À l'inverse, il semble qu'une poignée de puissantes entreprises de l'industrie du disque, du film et de l'informatique mobilisent d'importants moyens pour que ce texte soit adopté, sans les aménagements susceptibles de l'équilibrer.

Dans ce contexte, et vu les témoignages révélant l'existence de pressions très graves de nature à entraver le bon déroulement des débats parlementaires et favorisant la défense d'intérêts particuliers au détriment de l'intérêt général, je me permets de vous demander de bien vouloir demander à votre président de groupe d'insister auprès du président de l'Assemblée lors de la prochaine conférence des présidents pour qu'une suite positive soit donnée aux demandes de Messieurs Couchet et Espern, membres fondateurs de l'initiative EUCD.INFO :

  • initier la création d'une mission d'enquête parlementaire pour recueillir tout élément d'information sur les faits révélés sur l'utilisation détournée de la redevance pour copie privée ;
  • reporter l'examen du projet de loi DADVSI, le temps que la mission d'enquête soit lancée et fasse la lumière sur ce dossier ;
  • inviter Monsieur Donnedieu De Vabres à préciser ses positions sur le contenu de son projet en se rendant devant la Commission des Affaires Culturelles et Sociales de l'Assemblée Nationale
  • demander officiellement au Premier Ministre le retrait de l'urgence pour que la représentation nationale puisse légiférer dans des conditions décentes, dignes de notre République.

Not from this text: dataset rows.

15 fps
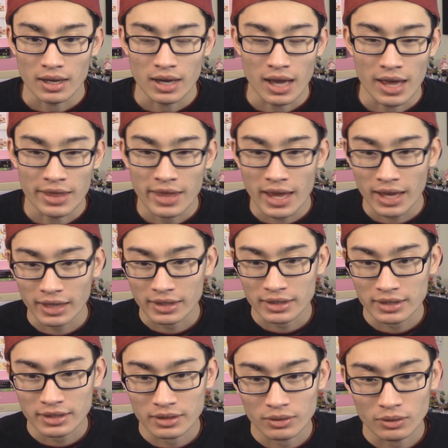And
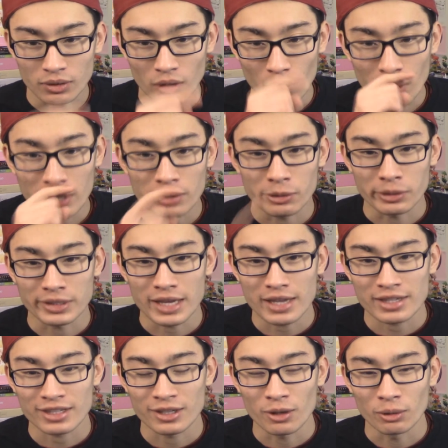that's. Oh, wait, is that
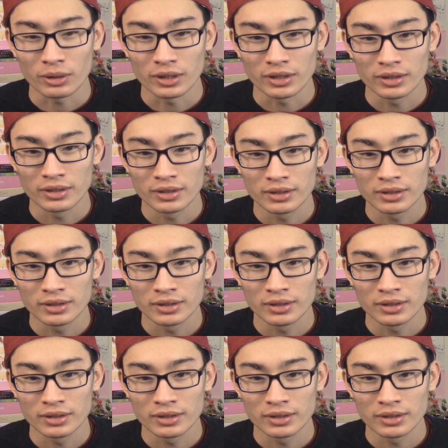Ciola?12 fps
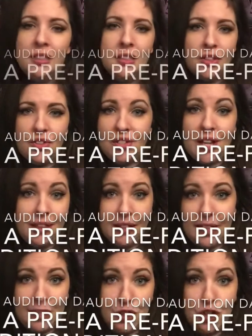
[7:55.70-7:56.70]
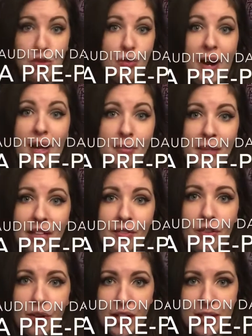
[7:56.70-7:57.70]
There's nothing like scrambling for
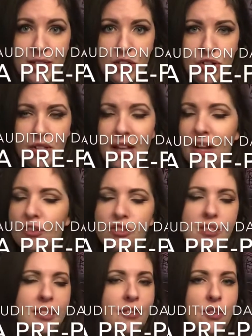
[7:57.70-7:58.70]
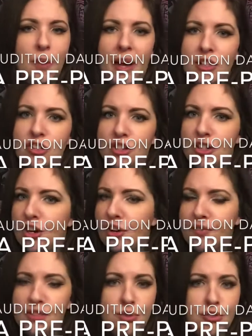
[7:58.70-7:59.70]
an audition. That'll just give you extra
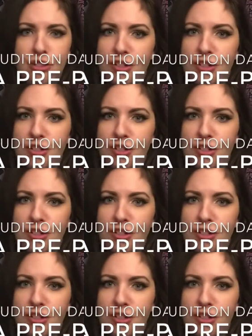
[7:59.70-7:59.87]
nerves you just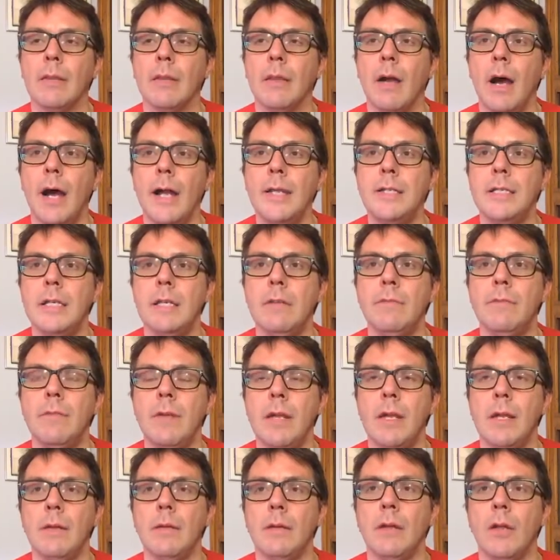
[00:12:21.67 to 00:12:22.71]

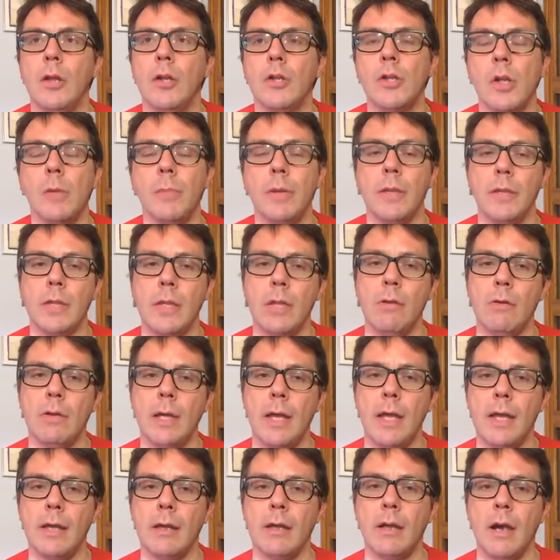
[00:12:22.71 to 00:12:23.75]
ITV and Adobe in the
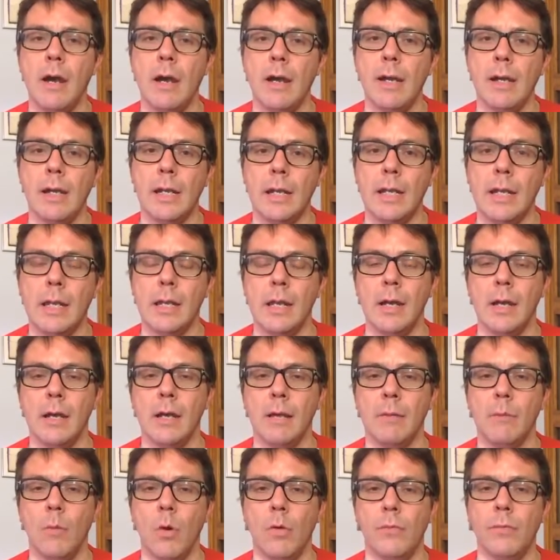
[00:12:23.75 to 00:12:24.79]
UK kindly
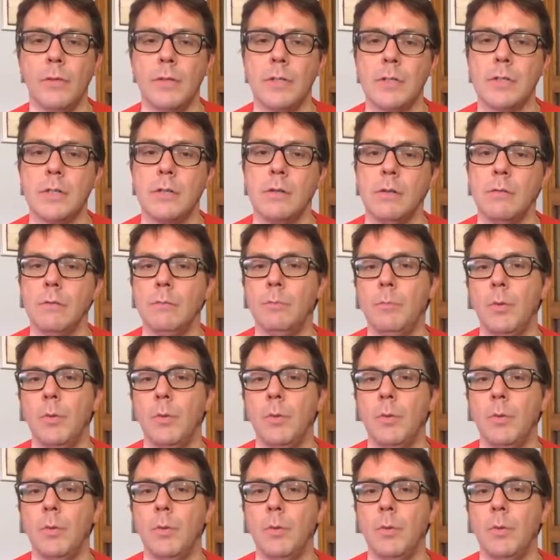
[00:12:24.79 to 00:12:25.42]
offered to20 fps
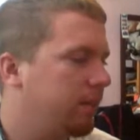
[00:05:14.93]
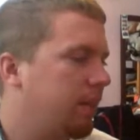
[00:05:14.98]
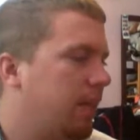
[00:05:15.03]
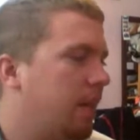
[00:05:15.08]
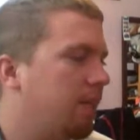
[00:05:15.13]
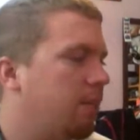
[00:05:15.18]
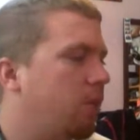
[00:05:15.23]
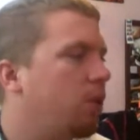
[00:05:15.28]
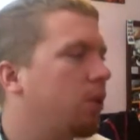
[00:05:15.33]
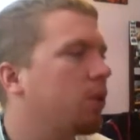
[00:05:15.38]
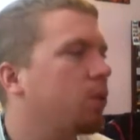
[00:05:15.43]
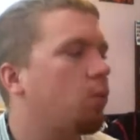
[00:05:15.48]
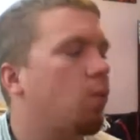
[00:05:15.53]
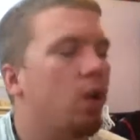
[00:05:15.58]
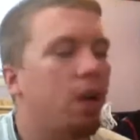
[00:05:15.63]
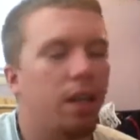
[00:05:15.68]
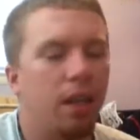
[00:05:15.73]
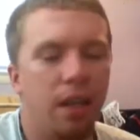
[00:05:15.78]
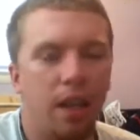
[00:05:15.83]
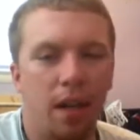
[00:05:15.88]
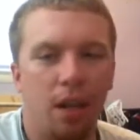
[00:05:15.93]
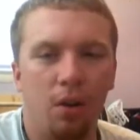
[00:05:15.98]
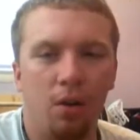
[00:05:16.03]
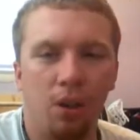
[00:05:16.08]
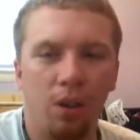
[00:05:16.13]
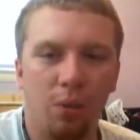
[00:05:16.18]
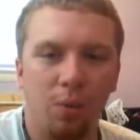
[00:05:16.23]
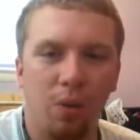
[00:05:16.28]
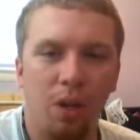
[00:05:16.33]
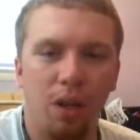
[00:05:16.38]
I always
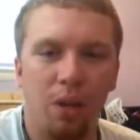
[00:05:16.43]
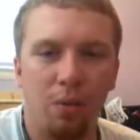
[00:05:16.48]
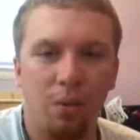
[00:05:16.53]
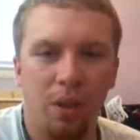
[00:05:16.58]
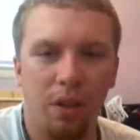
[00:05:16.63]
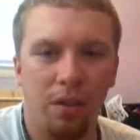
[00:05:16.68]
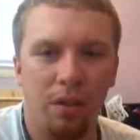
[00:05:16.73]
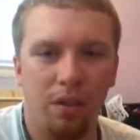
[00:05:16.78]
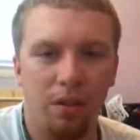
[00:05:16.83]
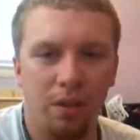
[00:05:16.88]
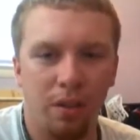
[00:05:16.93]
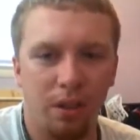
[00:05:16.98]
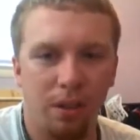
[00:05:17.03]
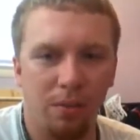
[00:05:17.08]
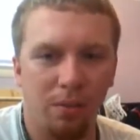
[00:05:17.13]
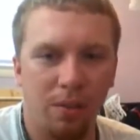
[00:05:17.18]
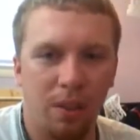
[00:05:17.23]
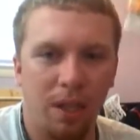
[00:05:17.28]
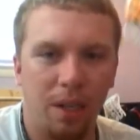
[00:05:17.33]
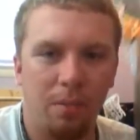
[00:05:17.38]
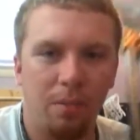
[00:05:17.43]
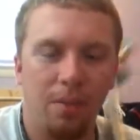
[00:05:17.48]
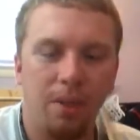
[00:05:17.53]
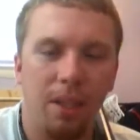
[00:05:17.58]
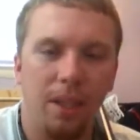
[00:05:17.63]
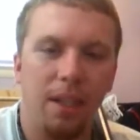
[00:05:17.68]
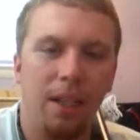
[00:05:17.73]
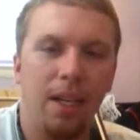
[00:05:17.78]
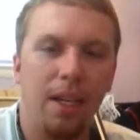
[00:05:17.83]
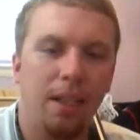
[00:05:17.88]
wanted one when I
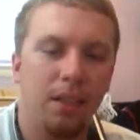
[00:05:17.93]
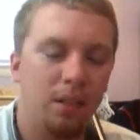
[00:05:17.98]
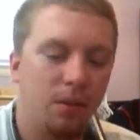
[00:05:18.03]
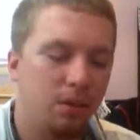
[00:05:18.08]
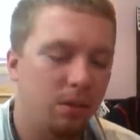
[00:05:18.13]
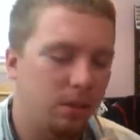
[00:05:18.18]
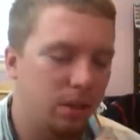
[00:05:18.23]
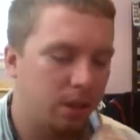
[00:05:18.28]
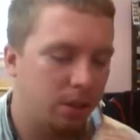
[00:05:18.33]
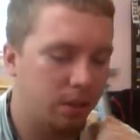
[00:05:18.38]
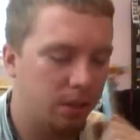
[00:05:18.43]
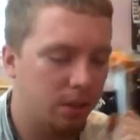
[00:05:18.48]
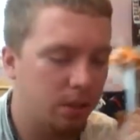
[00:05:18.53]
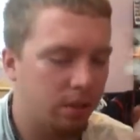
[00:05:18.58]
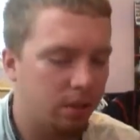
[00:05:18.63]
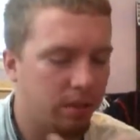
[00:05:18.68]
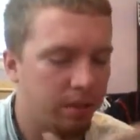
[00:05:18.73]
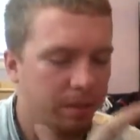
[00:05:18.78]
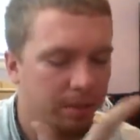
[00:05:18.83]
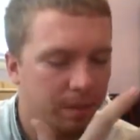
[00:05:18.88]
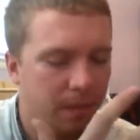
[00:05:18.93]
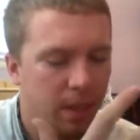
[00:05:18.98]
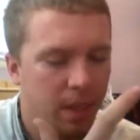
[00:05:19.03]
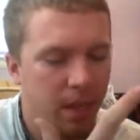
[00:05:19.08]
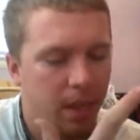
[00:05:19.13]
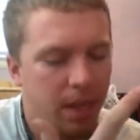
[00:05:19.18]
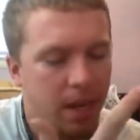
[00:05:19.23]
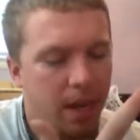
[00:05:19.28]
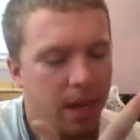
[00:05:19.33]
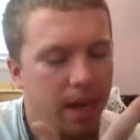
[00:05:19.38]
played in high school, and so
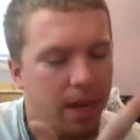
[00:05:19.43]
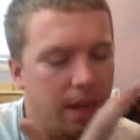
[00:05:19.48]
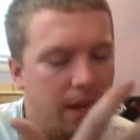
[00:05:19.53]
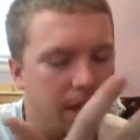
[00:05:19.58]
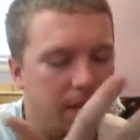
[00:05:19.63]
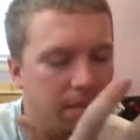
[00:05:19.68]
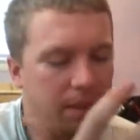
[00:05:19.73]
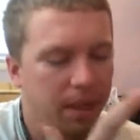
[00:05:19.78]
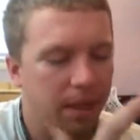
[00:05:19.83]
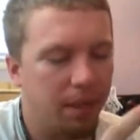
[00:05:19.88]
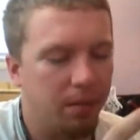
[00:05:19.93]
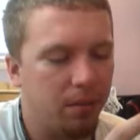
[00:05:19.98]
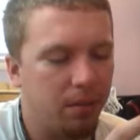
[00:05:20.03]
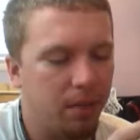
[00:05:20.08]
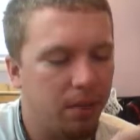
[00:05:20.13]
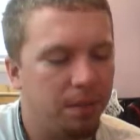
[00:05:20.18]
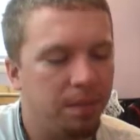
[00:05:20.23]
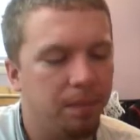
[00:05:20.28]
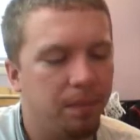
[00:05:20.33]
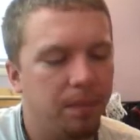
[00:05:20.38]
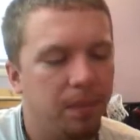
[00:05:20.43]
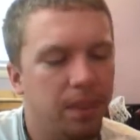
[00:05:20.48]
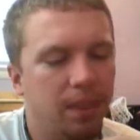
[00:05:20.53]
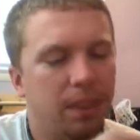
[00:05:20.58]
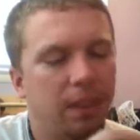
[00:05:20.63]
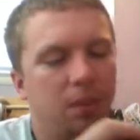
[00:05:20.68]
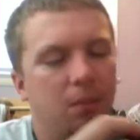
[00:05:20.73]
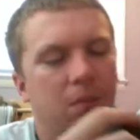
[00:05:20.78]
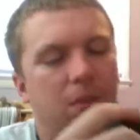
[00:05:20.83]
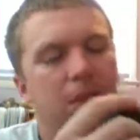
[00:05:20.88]
I ended up getting one.
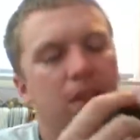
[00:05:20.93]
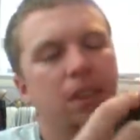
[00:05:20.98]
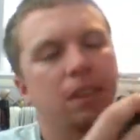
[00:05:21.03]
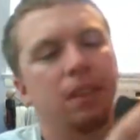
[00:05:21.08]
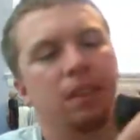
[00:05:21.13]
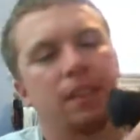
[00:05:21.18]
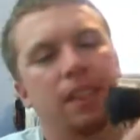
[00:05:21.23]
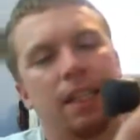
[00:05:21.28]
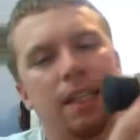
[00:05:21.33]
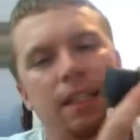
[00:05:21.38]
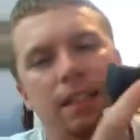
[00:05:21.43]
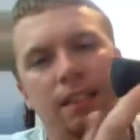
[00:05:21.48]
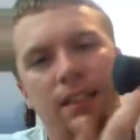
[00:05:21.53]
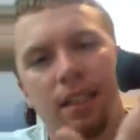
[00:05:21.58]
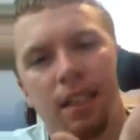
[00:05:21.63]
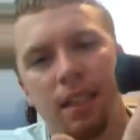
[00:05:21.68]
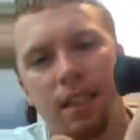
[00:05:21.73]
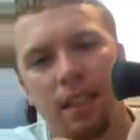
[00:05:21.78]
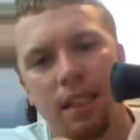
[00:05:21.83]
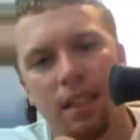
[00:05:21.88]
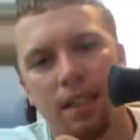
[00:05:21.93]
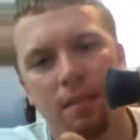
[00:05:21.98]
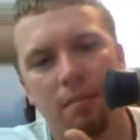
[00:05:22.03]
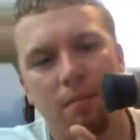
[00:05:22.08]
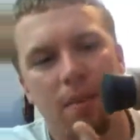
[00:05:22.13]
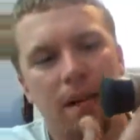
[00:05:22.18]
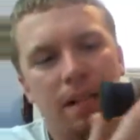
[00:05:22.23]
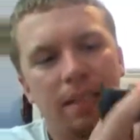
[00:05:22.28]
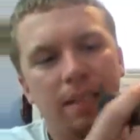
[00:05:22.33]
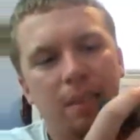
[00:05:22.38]
This one just has
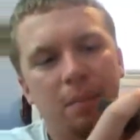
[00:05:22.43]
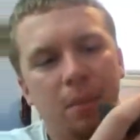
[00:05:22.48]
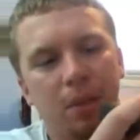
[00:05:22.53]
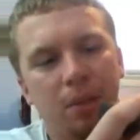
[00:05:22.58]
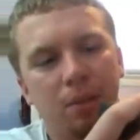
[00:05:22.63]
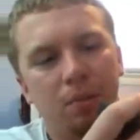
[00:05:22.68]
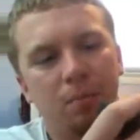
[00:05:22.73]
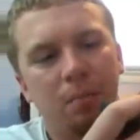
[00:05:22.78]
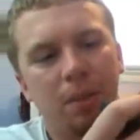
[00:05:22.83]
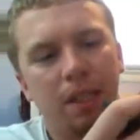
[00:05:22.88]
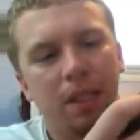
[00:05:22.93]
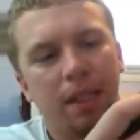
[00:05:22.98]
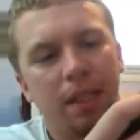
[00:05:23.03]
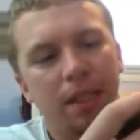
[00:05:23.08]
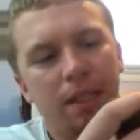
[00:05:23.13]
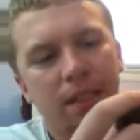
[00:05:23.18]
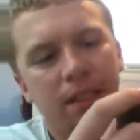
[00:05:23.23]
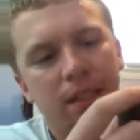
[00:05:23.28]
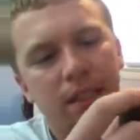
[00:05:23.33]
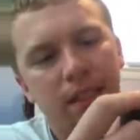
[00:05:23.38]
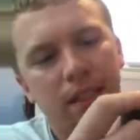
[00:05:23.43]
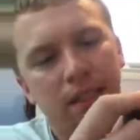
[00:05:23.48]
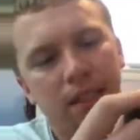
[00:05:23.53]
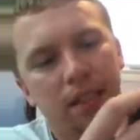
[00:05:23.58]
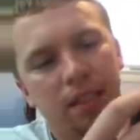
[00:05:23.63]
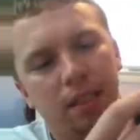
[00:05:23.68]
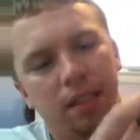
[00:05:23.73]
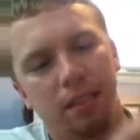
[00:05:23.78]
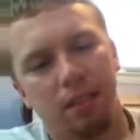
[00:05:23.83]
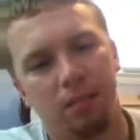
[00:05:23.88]
my typical butt end,
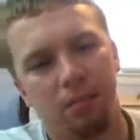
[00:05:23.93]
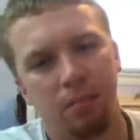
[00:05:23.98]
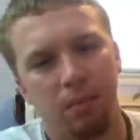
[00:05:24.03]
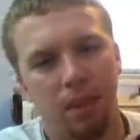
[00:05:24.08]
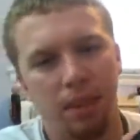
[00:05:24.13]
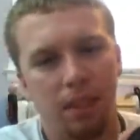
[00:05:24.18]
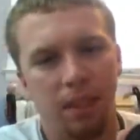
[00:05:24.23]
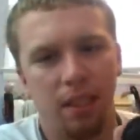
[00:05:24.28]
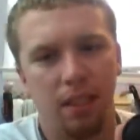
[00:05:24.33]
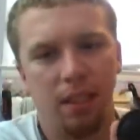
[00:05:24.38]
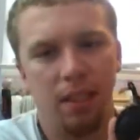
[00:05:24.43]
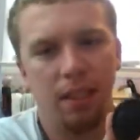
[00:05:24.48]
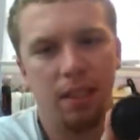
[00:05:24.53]
but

Je souhaite vous préciser que ces actions me semblent nécessaires pour assainir le débat parlementaire, rétablir la confiance de citoyens comme moi en notre démocratie et favoriser la transparence, l'objectivité et la sérénité nécessaires au travail des parlementaires.

Convaincu que vous saurez répondre à ces demandes pour réunir les conditions propices à un débat serein, équilibré et démocratique, je vous prie d'agréer , Monsieur le député, l'expression de ma haute considération.